Even this short glimpse into the poll’s findings shows how fiendishly complex the process of Border polls is going to be. That shrewd (if sometimes conservative) analyst, Irish Times political editor Pat Leahy, believes that “the prospect of a Border poll in Northern Ireland voting for a united Ireland is something that is a long way into the future, if indeed it happens at all.”
However Unionists should not be too smug about the findings. Unequivocal though they are for the moment, the rising number of Catholics in the North mean that they are not set in stone, even if – in Leahy’s phrase – “the widespread predictions of a united Ireland by the end of the decade look somewhat fantastical.” Also the whole issue of Irish unity is now a live part of political discourse on this island in a way it was not a few short years ago (before the 2016 Brexit vote). This major poll is part of that expanding discourse.

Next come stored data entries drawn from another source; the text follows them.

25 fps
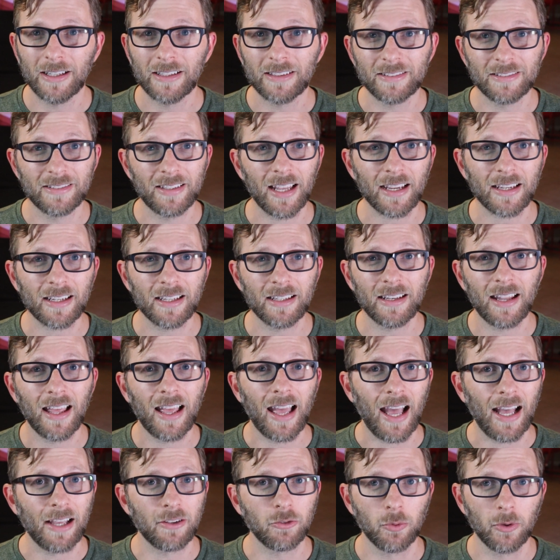Second,
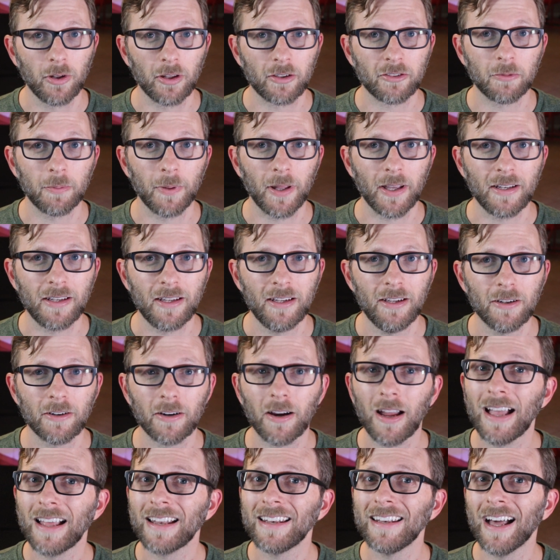as we'll explain
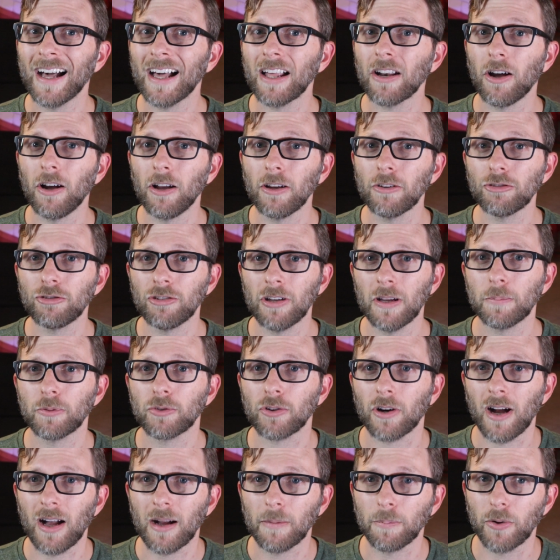here, not all
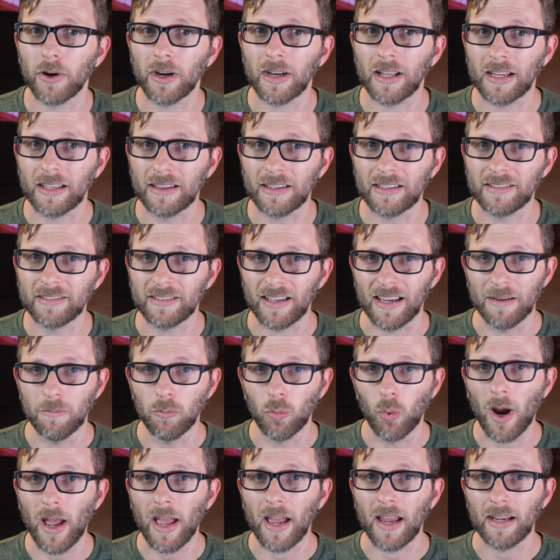ships are operating in the
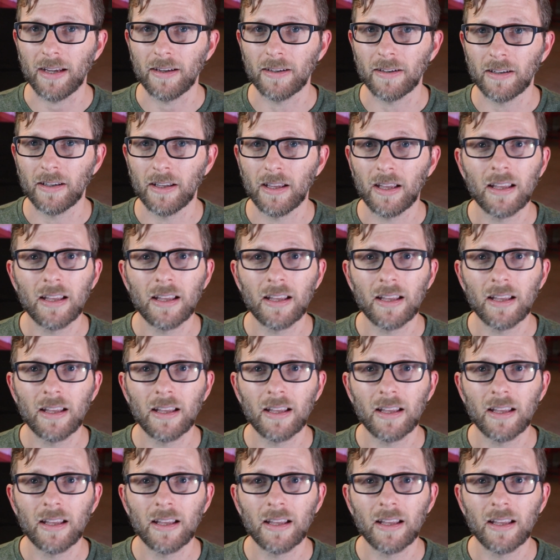same way.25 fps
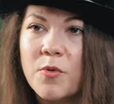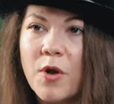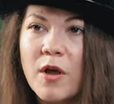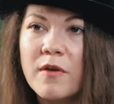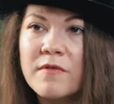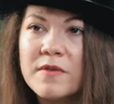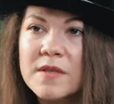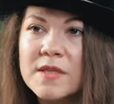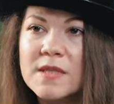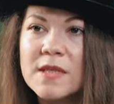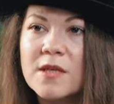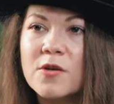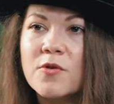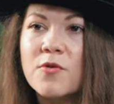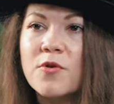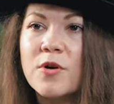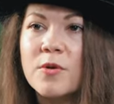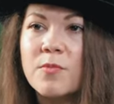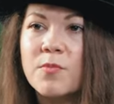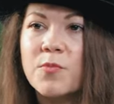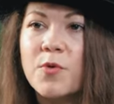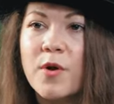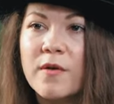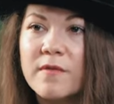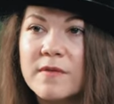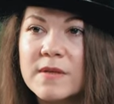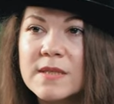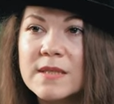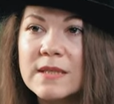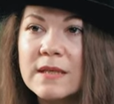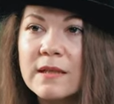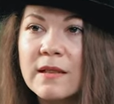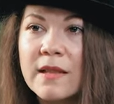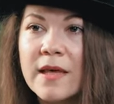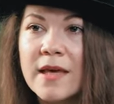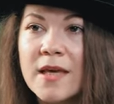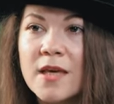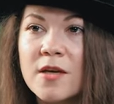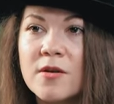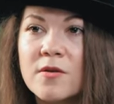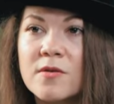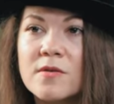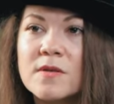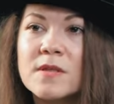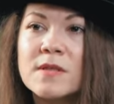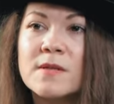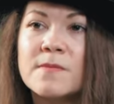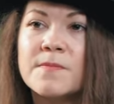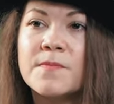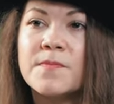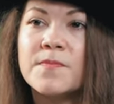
privacy coin, privacy layers,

Leahy concluded: “If the arguments for unity are to be won, it seems they will be won not with windy rhetoric, but with worked-out and practical plans and probably over a long period of time. In the absence of reassurances that things will change for the better rather than the worse, politically and personally, voters are likely to follow their conservative instincts to retain the status quo. In addition, many voters in the South would have to be persuaded to persuade northerners about unity through changes and concessions – something they are disinclined to do.”
His final point is a telling one: the poll showed that “the drum beating for unity is not winning over the growing and likely decisive section of the population of Northern Ireland – the middle ground. It is through them that the path to a united Ireland – if it is ever to happen – will run.”
1. The twin opinion polls, along with focus groups, were carried out for the Irish Times and the ARINS project (Analysing and Researching Ireland North and South), a joint initiative of the Royal Irish Academy and the University of Notre Dame.